No caso dos ETFs internacionais listados no Brasil, como IVVB11, os dividendos distribuídos no exterior sofrem retenção de imposto nos EUA antes de chegar ao fundo, impactando ainda mais a rentabilidade líquida.

 

Conclusão

A comparação entre ETFs tradicionais e ETFs com covered calls não deve ser feita em termos de “melhor” ou “pior”, mas sim de adequação ao portfólio.

Os ETFs tradicionais oferecem beta puro, exposição irrestrita à valorização dos ativos e total convexidade de longo prazo.
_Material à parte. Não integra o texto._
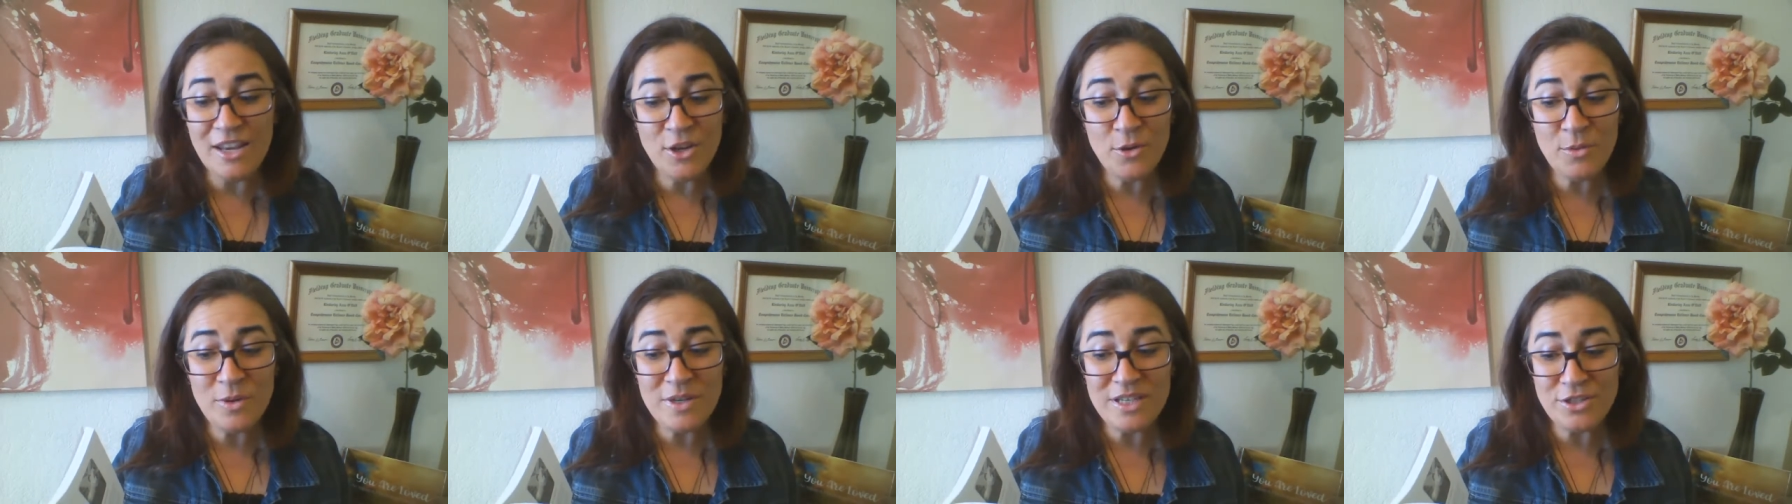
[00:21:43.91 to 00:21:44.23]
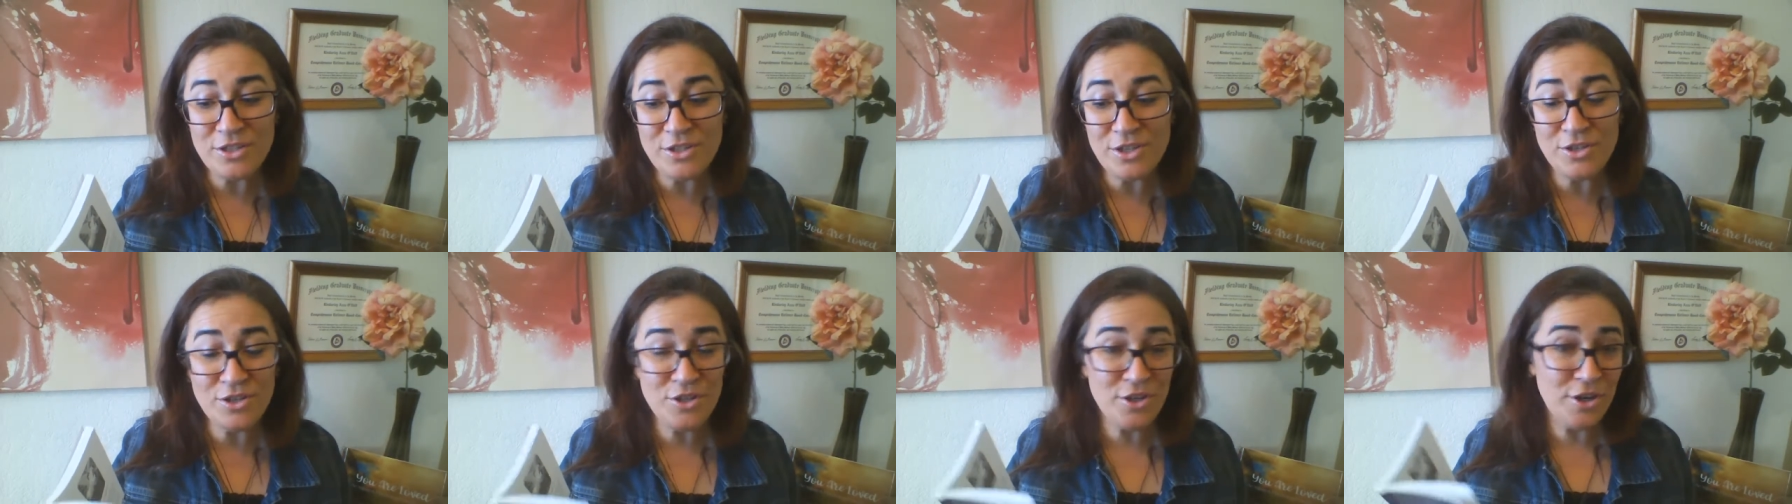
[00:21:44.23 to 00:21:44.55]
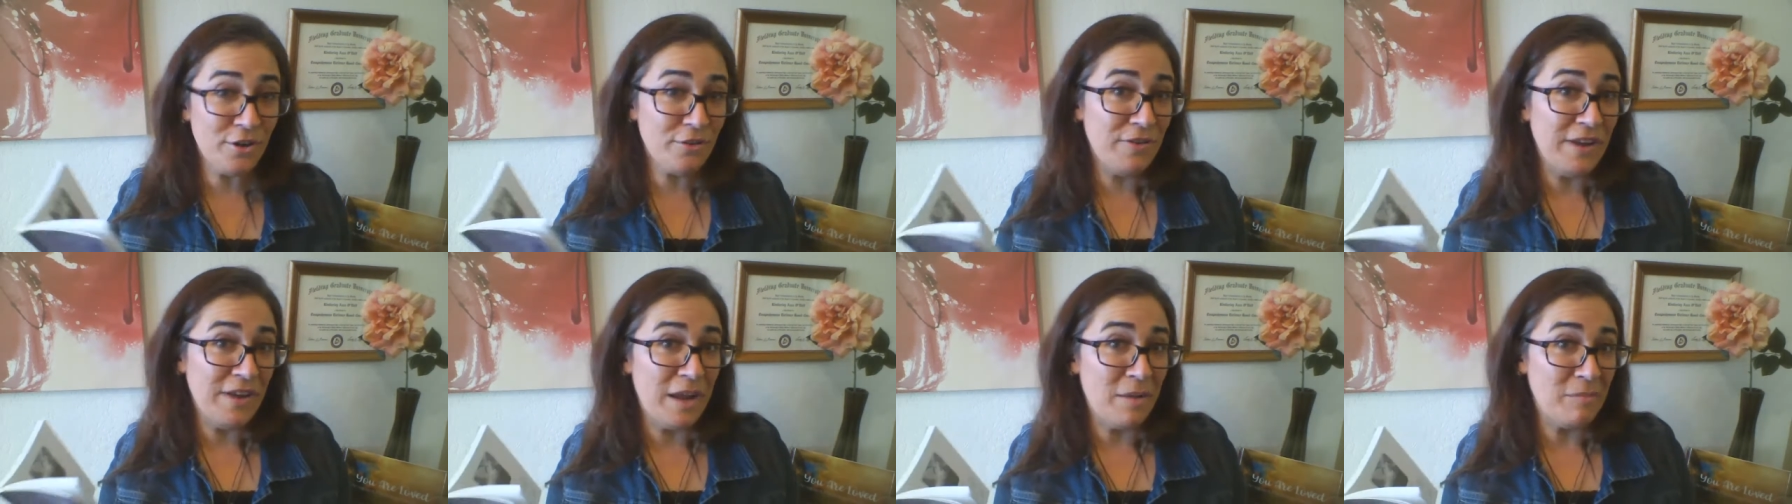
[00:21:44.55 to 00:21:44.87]
new addition to
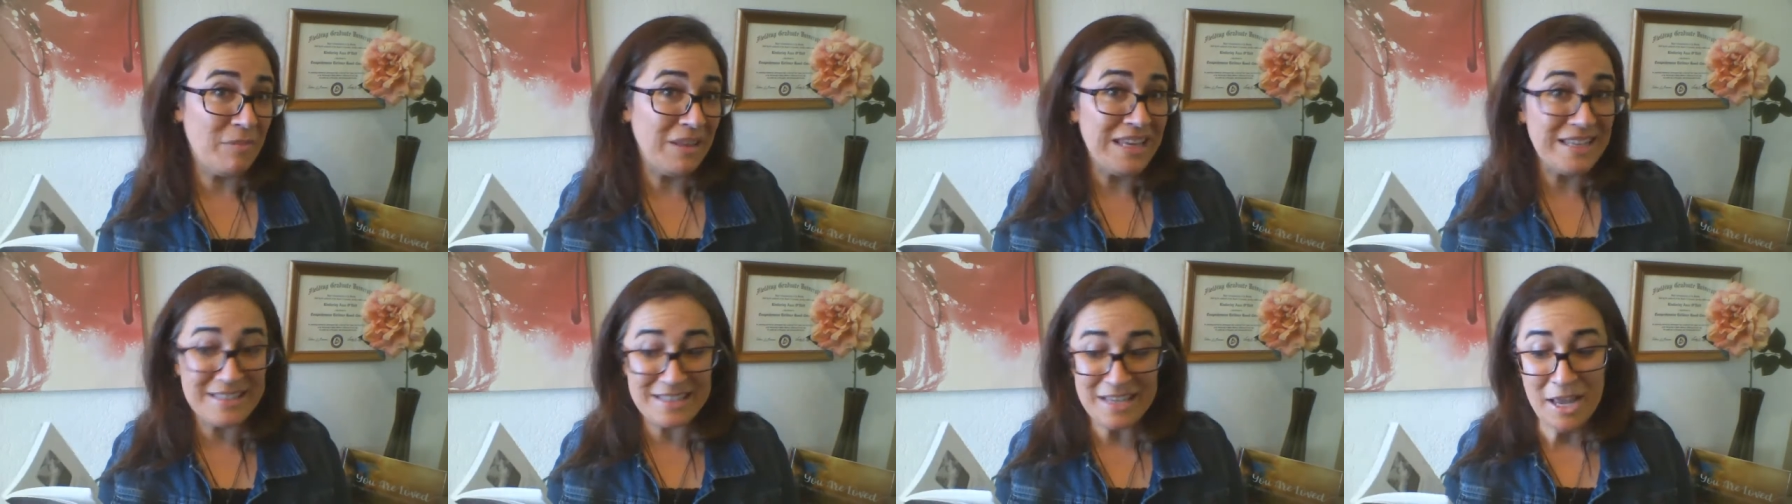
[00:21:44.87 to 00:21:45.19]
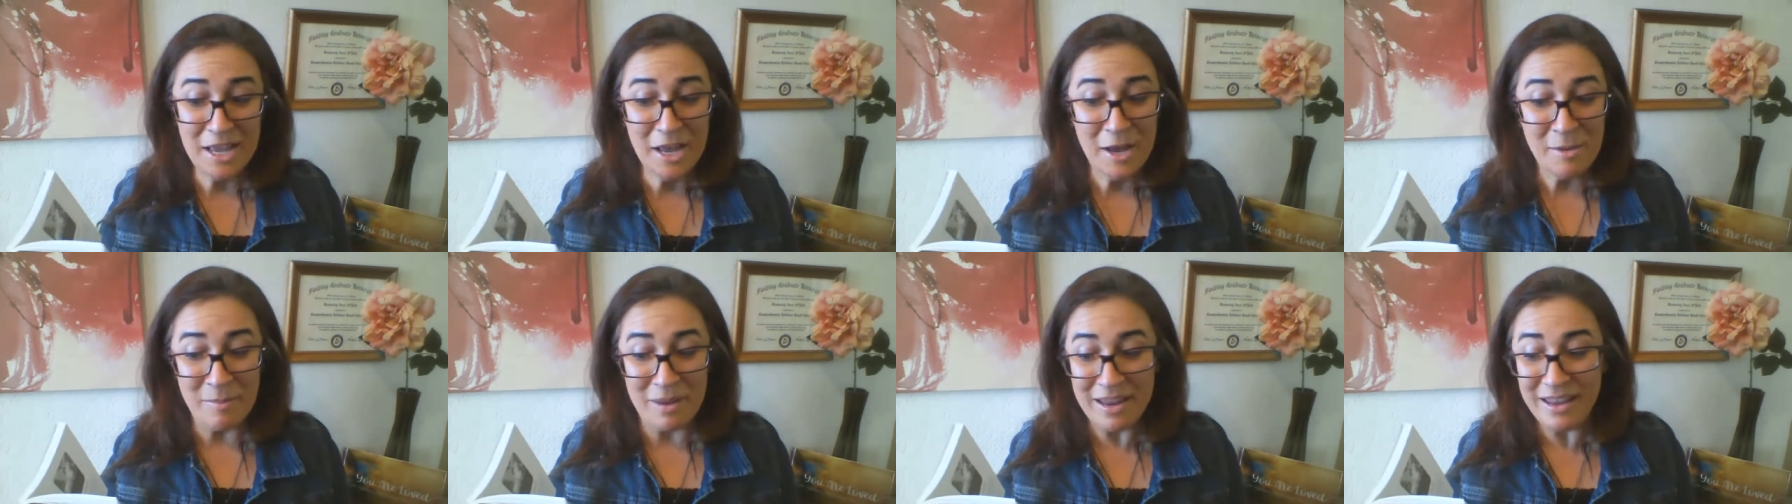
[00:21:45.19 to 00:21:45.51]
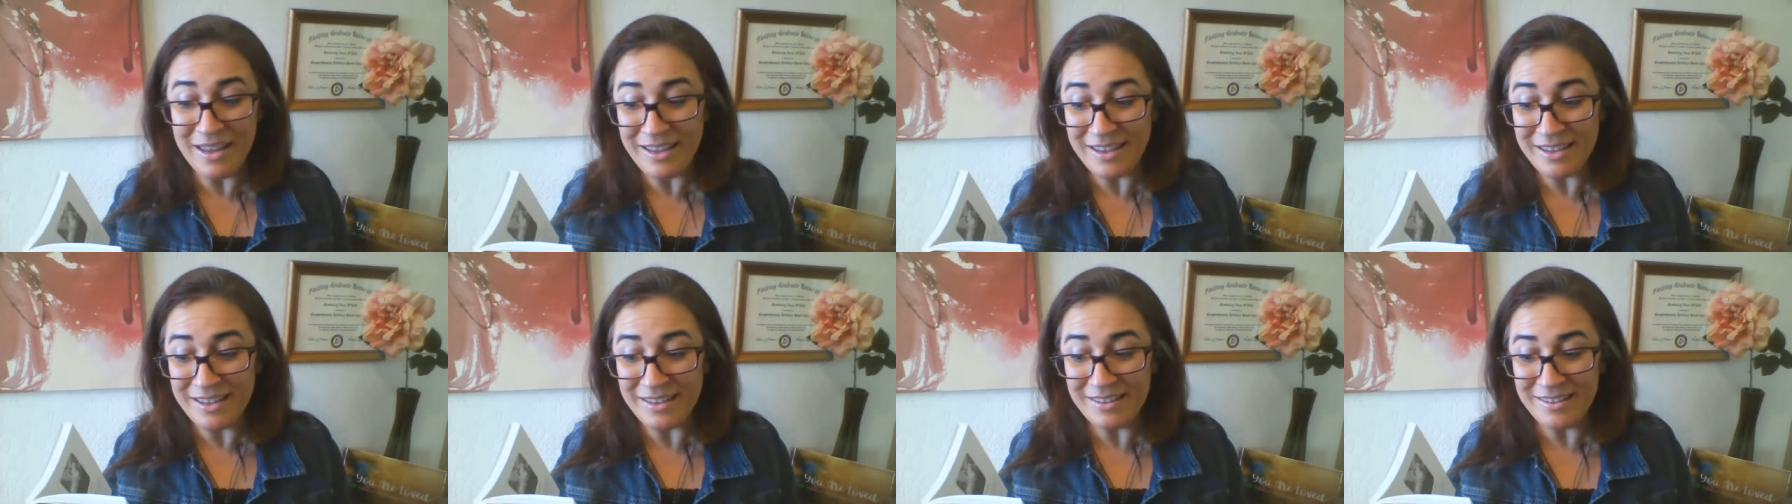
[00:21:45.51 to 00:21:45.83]
your family is
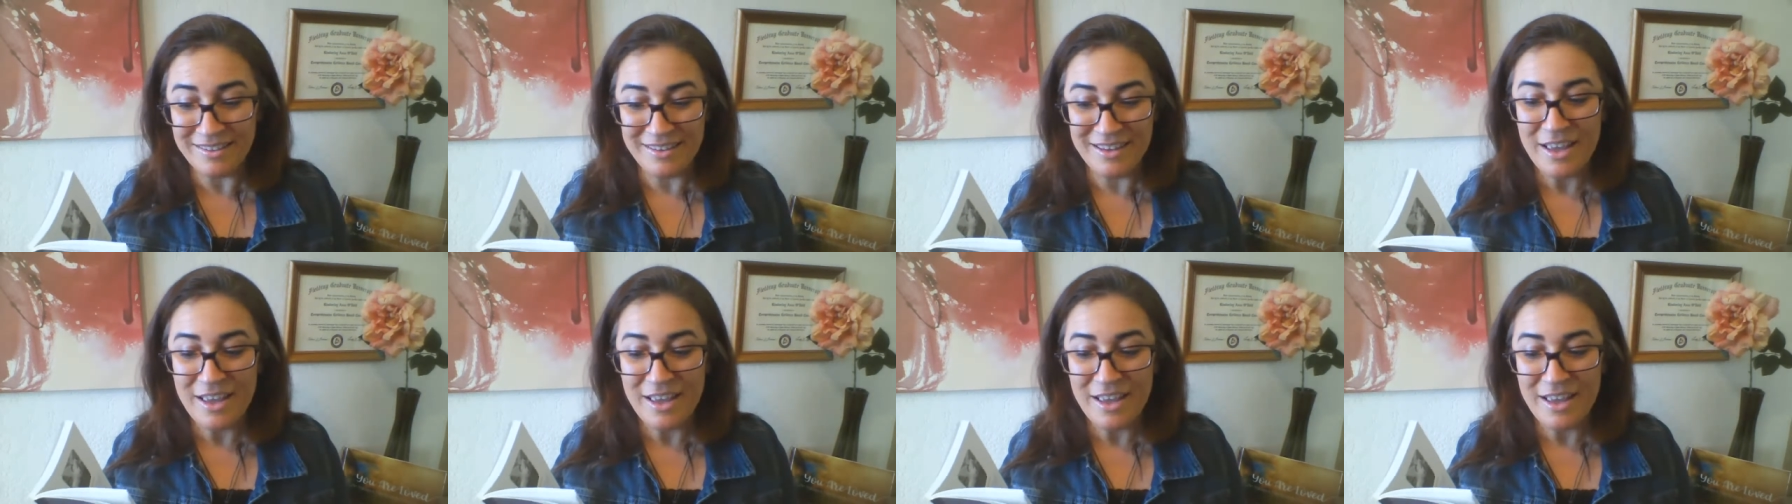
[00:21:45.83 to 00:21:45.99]
coming.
Os ETFs com covered calls, por outro lado, realizam uma transformação do perfil de retorno: entregam volatilidade mais baixa, yield mais alto e previsível, mas ao custo de sacrificar a cauda positiva em ciclos de alta.

A literatura empírica (Callan, Wilshire, Foltice, Li, AQR) mostra que essas estratégias tendem a apresentar Sharpe ratio superior em ambientes de lateralidade ou volatilidade elevada, mas ficam atrás em bull markets de longo ciclo.

No Brasil, a decisão ainda deve considerar a tributação diferenciada: ETFs não têm a isenção de R$ 20 mil mensais, e dividendos distribuídos sofrem retenção. Produtos locais, como os da Buena Vista, aplicam a mesma lógica de covered calls em ativos específicos, mas enfrentam as mesmas regras fiscais.

Assim, do ponto de vista de asset allocation, os covered calls não substituem os ETFs tradicionais. Eles funcionam melhor como satélites de geração de caixa e redução de volatilidade, enquanto os ETFs puros devem permanecer como o núcleo de crescimento da carteira. A questão central, portanto, não é “qual escolher”, mas como combinar as duas estruturas de acordo com horizonte, perfil de risco e necessidade de renda.